Chinese name
- Traditional Chinese: 布仁巴雅爾
- Simplified Chinese: 布仁巴雅尔

Standard Mandarin
- Hanyu Pinyin: Bùrén Bāyáěr

Mongolian name
- Mongolian Cyrillic: ᠪᠦᠷᠢᠨ ᠪᠠᠶᠠᠷ
- SASM/GNC: Bürin Bayar

= Buren Bayaer =

Chinese singer

Buren Bayaer (6 March 1960 – 19 September 2018) was a Chinese singer, composer and journalist from Inner Mongolia. He was an ethnic Mongol.

== Early life ==
Bayaer displayed musical talent as a child. His parents and neighbors encouraged him to perform in front of the local community when he was six years old. His official musical education did not begin until age fifteen when he joined a school musical troupe. This is where he was introduced to different types of music including Mongolian songs, Revolutionary songs and Peking Opera. His song "Lucky Treasures", written in 1994, became popular in China. The song, originally, sung in Mongolian, was translated to Mandarin Chinese (吉祥三宝 (吉祥三寶, Jixiang sanbao)) and was released shortly after.

Bayaer and his wife Wurina were directors of the Hulunbeier Children's Choir. Uudam, their adopted son, was a singer in the choir. Their daughter, Norma, is a singer in China. Uudam and Nurma's cousin Enigma is also a singer.

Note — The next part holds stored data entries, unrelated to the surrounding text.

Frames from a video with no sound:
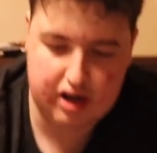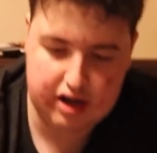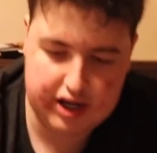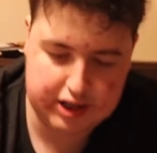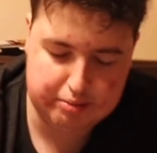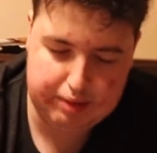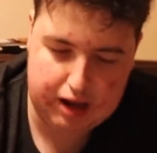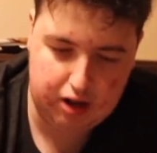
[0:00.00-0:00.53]

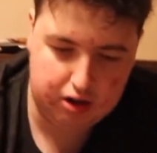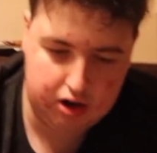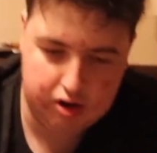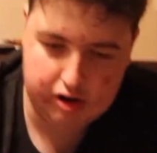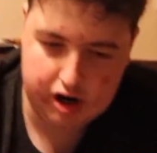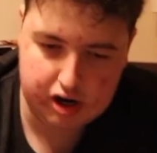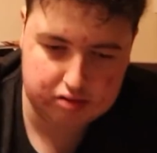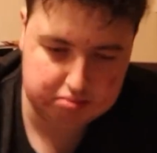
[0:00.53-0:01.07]
Hits Bell,
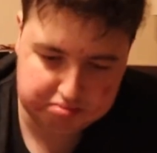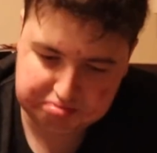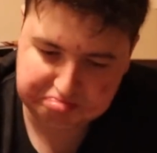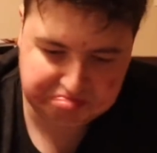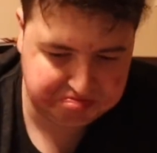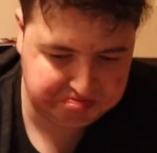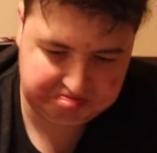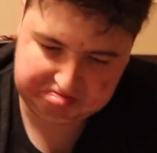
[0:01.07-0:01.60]
Ogre.
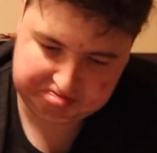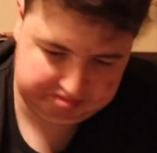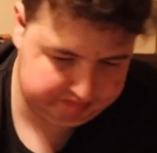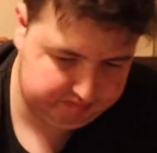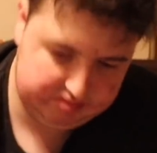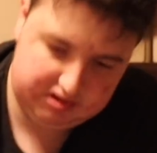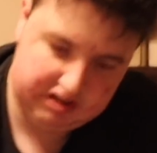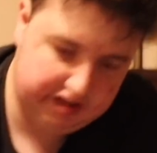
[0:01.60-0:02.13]

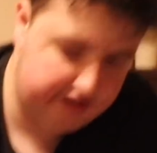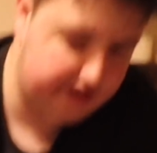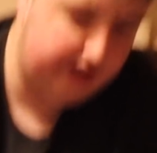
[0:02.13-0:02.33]
It's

Bayaer died on September 19, 2018, at the age of 58 due to a cardiac infarction.

== Discography ==
- 1997: "Чандмань (Wishfulling Jewel)" (吉祥三宝 (吉祥三寶, Jixiang sansao)) - audio cassette
- "Миний аав Улаанбаатарт байна(My father is in Ulaanbaatar)" (乌兰巴托的爸爸 (Wulanbatou de baba))
- 2011: "The Moon and The Stars" - ISBN 978-7-7999-1270-7

== Videos ==
- "Take me to the Prairie" (带我去草原吧 (Dai wo qu caoyuan ba))
- "Father's Prairie, Mother's River" (父亲的草原母亲的河 (Fuqin de caoyuan muqin de he))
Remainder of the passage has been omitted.